Collection & Preprocessing
Raw collection: ~6,539 items (Twitter API, Facebook CrowdTangle, YouTube API + manual)
Preprocessing: Conservative cleaning
Removed duplicates
Normalized whitespace & UTF-8
Filtered broken URLs, excess punctuation, irrelevant metadata
Kept emojis, hashtags, mentions for context
Minimal spelling fixes; no stemming/lemmatization
Final size after cleaning: 6,451 items
Annotation
Annotators: 3 native/fluent Kiswahili speakers (linguistics/comms background)
Training: 2-day session + pilot on 500 samples
Scheme: 3 primary labels – Neutral / Offensive / Hate Speech
Inter-annotator agreement: Free-marginal Randolph’s Kappa = 0.72 (fair/good)

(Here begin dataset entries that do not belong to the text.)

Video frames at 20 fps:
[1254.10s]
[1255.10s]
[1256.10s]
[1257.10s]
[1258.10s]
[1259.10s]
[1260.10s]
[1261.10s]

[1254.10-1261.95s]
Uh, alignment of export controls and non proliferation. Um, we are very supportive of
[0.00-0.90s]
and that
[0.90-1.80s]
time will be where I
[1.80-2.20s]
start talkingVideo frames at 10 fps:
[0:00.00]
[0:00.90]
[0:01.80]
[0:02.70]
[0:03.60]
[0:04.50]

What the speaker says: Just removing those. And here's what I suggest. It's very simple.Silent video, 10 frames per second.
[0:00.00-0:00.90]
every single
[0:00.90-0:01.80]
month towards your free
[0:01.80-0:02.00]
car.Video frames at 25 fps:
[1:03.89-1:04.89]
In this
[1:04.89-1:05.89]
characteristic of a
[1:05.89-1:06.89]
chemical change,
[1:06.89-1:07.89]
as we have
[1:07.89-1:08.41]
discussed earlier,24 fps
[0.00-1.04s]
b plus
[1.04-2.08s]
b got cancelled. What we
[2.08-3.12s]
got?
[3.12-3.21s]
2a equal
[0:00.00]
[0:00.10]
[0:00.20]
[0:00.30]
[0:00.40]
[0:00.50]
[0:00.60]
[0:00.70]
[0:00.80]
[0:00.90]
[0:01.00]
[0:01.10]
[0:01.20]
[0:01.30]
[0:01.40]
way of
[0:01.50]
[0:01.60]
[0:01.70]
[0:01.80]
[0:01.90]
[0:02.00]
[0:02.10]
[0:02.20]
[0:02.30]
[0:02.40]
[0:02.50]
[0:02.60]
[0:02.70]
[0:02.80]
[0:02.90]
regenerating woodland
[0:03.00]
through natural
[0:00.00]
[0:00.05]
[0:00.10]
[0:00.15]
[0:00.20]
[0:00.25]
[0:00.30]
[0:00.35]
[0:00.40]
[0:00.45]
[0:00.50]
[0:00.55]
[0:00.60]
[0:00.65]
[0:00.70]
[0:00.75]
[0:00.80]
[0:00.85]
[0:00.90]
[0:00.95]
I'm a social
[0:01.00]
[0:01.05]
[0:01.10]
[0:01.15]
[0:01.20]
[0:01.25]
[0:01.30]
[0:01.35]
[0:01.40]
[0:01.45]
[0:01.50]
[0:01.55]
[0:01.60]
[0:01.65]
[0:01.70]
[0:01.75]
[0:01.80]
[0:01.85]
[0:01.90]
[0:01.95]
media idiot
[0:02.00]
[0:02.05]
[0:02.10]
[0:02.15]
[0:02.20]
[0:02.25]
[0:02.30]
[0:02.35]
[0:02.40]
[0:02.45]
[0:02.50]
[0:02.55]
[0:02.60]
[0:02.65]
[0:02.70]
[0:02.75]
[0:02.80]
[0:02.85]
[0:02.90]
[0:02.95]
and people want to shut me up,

Disagreements: Resolved via discussion + majority vote
Validation
Baseline models (TF-IDF + 75/25 split):
Overall accuracy: ~69%
Logistic Regression: Neutral F1 ≈ 0.81; Offensive/Hate F1 ≈ 0.41 each
SVM: Strong precision but very low recall on minorities (F1 0.13–0.22)
Poor minority-class performance due to imbalance + subtle expressions (sarcasm, metaphors, cultural nuance).
Purpose & Release
Provides a culturally grounded resource for Kiswahili NLP, complements AfriHate, and supports content moderation in East/Central Africa.
Planned release: Public under CC BY-NC 4.0 with datasheet (following Gebru et al., 2018) detailing sources, biases, limitations (dialect variation, code-mixing risks, subtle hostility).
Key insight
The dataset shows reliable neutral annotation but highlights major challenges in detecting nuanced hate/offensive content in African languages – a call for better imbalance handling and culturally informed models.